EFFECTIVENESS OF PHYSICAL ACTIVITY, AND PSYCHOLOGICAL TREATMENT ON EMOTION DYSREGULATION IN CHILDREN WITH NEURODEVELOPMENTAL DISORDERS: A SYSTEMATIC REVIEW AND NETWORK META-ANALYSIS

Author(s): TAO, R.R., SIT, C.H.P., YANG, Y., LIU, C., Institution: THE CHINESE UNIVERSITY OF HONG KONG, Country: HONG KONG, Abstract-ID: 345

INTRODUCTION: Emotion dysregulation is defined as the inability to modify the intensity and quality of emotions in an adaptive manner that is necessary to achieve goals, resulting in emotional over-reactivity, lability, and irritability. Physical activity and psychological treatment have demonstrated the potential to improve emotion dysregulation in children with Neurodevelopmental Disorders (NDDs), however, there have been no studies to synthesize such evidence systematically. This meta-analysis aimed to evaluate the effects of physical activity and psychological treatment (i.e., behavioral therapy and cognitive training) on emotion dysregulation in children with NDDs, and their comparative effectiveness.
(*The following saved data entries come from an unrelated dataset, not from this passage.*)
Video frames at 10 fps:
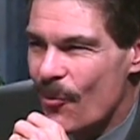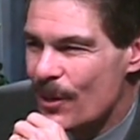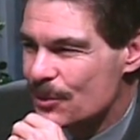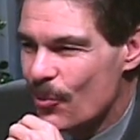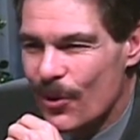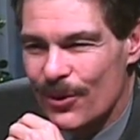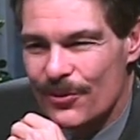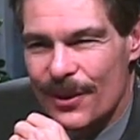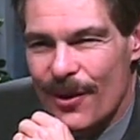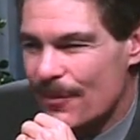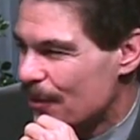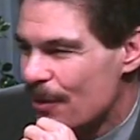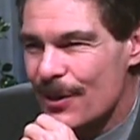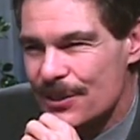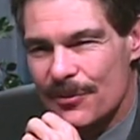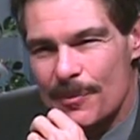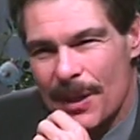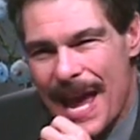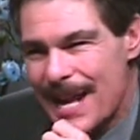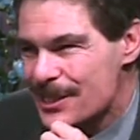which world. They're on different
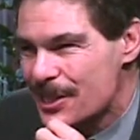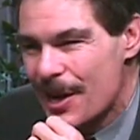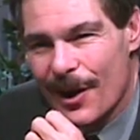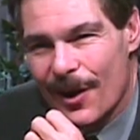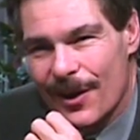planets here.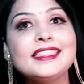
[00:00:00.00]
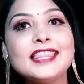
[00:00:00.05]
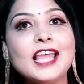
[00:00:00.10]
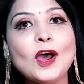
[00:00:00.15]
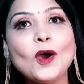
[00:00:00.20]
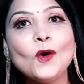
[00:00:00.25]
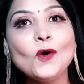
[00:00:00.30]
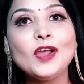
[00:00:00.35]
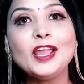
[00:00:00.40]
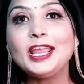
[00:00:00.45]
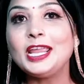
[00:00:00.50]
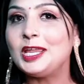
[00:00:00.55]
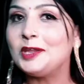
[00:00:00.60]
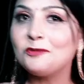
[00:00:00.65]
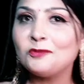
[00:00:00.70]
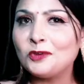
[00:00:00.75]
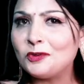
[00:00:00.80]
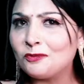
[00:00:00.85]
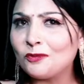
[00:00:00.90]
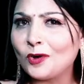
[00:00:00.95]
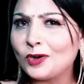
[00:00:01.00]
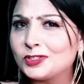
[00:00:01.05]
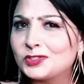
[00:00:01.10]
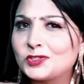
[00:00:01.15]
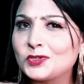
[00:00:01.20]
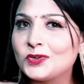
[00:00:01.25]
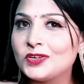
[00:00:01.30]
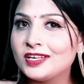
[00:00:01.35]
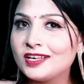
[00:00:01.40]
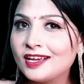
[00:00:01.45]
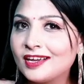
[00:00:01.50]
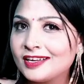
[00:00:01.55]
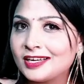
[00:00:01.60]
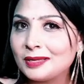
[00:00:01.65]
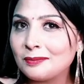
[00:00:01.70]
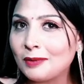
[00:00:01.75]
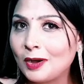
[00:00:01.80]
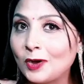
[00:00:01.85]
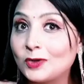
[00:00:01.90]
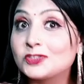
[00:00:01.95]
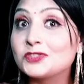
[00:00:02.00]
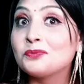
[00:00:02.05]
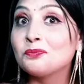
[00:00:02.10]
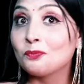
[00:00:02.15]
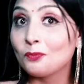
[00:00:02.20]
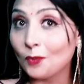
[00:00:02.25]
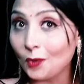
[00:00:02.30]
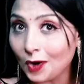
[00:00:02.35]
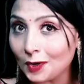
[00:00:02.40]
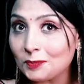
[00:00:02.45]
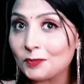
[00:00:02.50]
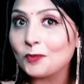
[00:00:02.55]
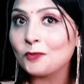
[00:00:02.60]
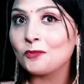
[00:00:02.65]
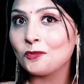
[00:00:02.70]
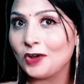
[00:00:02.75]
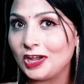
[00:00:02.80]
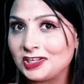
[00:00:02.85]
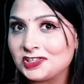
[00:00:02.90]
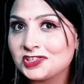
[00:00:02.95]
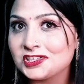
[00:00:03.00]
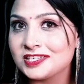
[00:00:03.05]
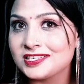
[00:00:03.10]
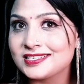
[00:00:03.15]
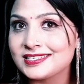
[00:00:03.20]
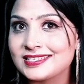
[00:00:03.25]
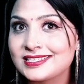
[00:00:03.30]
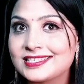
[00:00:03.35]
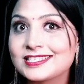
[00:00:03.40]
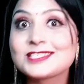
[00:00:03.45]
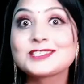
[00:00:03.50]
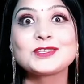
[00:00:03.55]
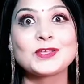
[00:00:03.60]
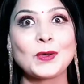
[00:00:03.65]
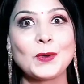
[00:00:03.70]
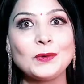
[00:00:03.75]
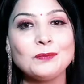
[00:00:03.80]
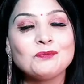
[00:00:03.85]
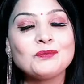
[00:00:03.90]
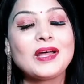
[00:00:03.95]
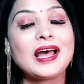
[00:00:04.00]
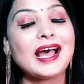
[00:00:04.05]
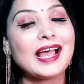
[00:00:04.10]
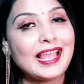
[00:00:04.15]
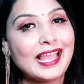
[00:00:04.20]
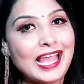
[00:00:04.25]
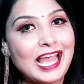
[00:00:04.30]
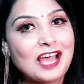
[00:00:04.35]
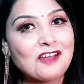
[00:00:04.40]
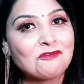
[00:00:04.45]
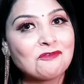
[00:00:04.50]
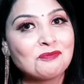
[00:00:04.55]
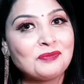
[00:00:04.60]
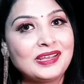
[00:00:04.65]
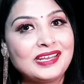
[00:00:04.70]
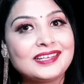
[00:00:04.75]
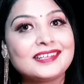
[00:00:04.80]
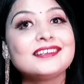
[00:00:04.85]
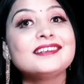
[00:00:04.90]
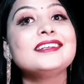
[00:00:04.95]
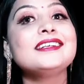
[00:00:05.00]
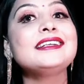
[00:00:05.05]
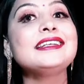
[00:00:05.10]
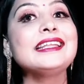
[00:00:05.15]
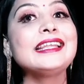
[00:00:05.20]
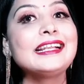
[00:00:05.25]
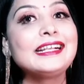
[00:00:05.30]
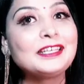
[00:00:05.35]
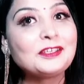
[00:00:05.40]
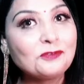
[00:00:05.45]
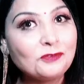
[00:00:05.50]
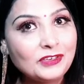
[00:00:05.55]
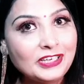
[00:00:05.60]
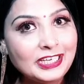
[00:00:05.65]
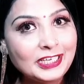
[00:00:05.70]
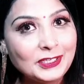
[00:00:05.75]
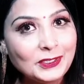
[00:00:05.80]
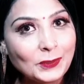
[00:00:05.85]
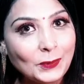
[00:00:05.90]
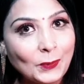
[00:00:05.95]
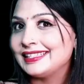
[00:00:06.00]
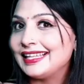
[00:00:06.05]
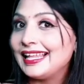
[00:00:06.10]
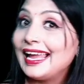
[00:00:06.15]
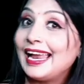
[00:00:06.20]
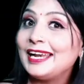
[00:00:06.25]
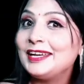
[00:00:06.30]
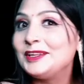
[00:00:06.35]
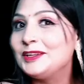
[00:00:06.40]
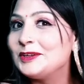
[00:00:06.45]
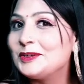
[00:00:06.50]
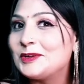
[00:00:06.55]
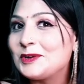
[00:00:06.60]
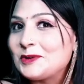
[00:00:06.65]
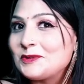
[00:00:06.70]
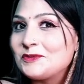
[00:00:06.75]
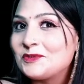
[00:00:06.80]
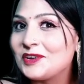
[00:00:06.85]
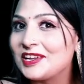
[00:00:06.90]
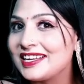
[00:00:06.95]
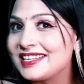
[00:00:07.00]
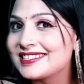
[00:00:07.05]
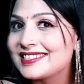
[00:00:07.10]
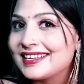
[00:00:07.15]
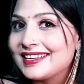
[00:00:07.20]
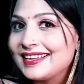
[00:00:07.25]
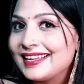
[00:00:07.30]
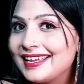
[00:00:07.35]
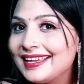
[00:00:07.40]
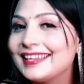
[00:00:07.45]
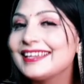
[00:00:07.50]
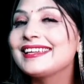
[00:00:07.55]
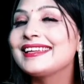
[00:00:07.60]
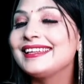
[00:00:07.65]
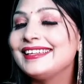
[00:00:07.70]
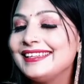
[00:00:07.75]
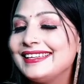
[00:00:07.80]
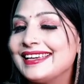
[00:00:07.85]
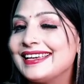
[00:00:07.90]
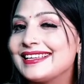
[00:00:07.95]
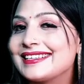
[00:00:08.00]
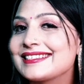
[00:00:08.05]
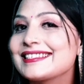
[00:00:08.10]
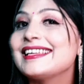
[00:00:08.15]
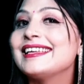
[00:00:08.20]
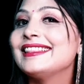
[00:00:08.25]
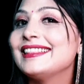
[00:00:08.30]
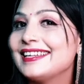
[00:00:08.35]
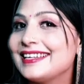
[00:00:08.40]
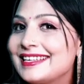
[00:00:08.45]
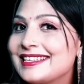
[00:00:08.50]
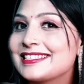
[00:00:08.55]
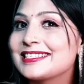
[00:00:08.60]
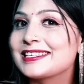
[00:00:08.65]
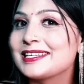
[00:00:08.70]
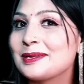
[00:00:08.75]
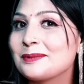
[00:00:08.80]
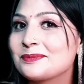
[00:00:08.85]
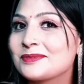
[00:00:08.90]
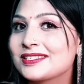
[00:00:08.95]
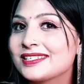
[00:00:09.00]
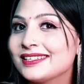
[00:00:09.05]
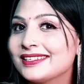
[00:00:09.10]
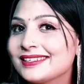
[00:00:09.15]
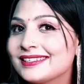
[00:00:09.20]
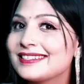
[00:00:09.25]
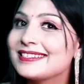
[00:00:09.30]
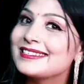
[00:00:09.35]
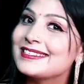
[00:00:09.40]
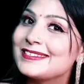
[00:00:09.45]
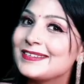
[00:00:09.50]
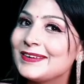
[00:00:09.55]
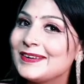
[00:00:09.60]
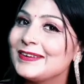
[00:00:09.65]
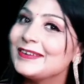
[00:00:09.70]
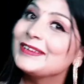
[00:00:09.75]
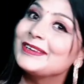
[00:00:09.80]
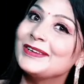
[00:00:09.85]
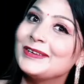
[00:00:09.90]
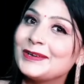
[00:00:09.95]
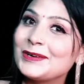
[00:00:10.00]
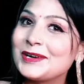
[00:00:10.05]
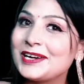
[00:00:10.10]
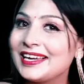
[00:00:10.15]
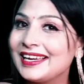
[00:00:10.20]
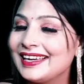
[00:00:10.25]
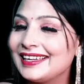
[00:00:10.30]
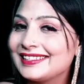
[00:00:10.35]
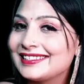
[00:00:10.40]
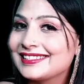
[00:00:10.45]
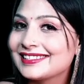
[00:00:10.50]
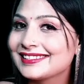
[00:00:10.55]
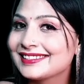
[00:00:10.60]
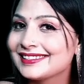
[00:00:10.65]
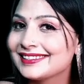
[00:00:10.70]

Now, if you want to learn about more professions, so I have made a detailed video. And you know where is the link? Yes, in the description. So go ahead.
METHODS: Web of Science, PubMed, Medline, PsycINFO, and SPORTDiscus were searched for randomized controlled trials (RCTs) from database inception to December 2023. RCTs examining the effectiveness of physical activity or psychological interventions for addressing emotion dysregulation in children aged 5-17 years diagnosed with NDDs were included. Frequentist network meta-analyses were conducted utilizing standardized mean differences (SMD) along with 95% confidence intervals (95% CI), employing random effects models. These analyses aimed to assess post-intervention differences in emotion dysregulation, encompassing multiple processes such as emotion recognition/understanding (ERU), emotion reactivity/negativity/lability (ERNL), and emotion regulation (EREG).
RESULTS: Eighteen RCTs involving 1,068 participants were included in the analyses. Both physical activity intervention (SMD=0.41; 95%CI: 0.05 to 0.77) and psychological treatment (SMD=0.43; 95%CI: 0.15 to 0.71) showed superior effectiveness in improving emotion dysregulation compared with usual care controls. Regarding specific processes of emotion dysregulation, regular physical activity interventions had the highest probability of being the most effective for EREG with a moderate positive effect (SMD=0.47; 95%CI: 0.08 to 0.85), followed by psychological treatment (SMD=0.44, 95%CI: 0.14 to 0.73) compared to usual care control. However, no significant effects were observed in attenuating ERNL for either physical activity intervention (SMD=0.51; 95% CI: -0.04 to 1.06) or psychological treatment (SMD=0.59; 95% CI: -0.27 to 1.45). To date, there have been no RCTs examining the effectiveness of physical activity intervention on ERU.
CONCLUSION: The findings of our study support the utilization of both physical activity and psychological treatment for improving emotion dysregulation in children with NDDs. Further RCTs are warranted to validate the potential effects on various aspects of emotion dysregulation and to explore potential differences in effectiveness across specific processes.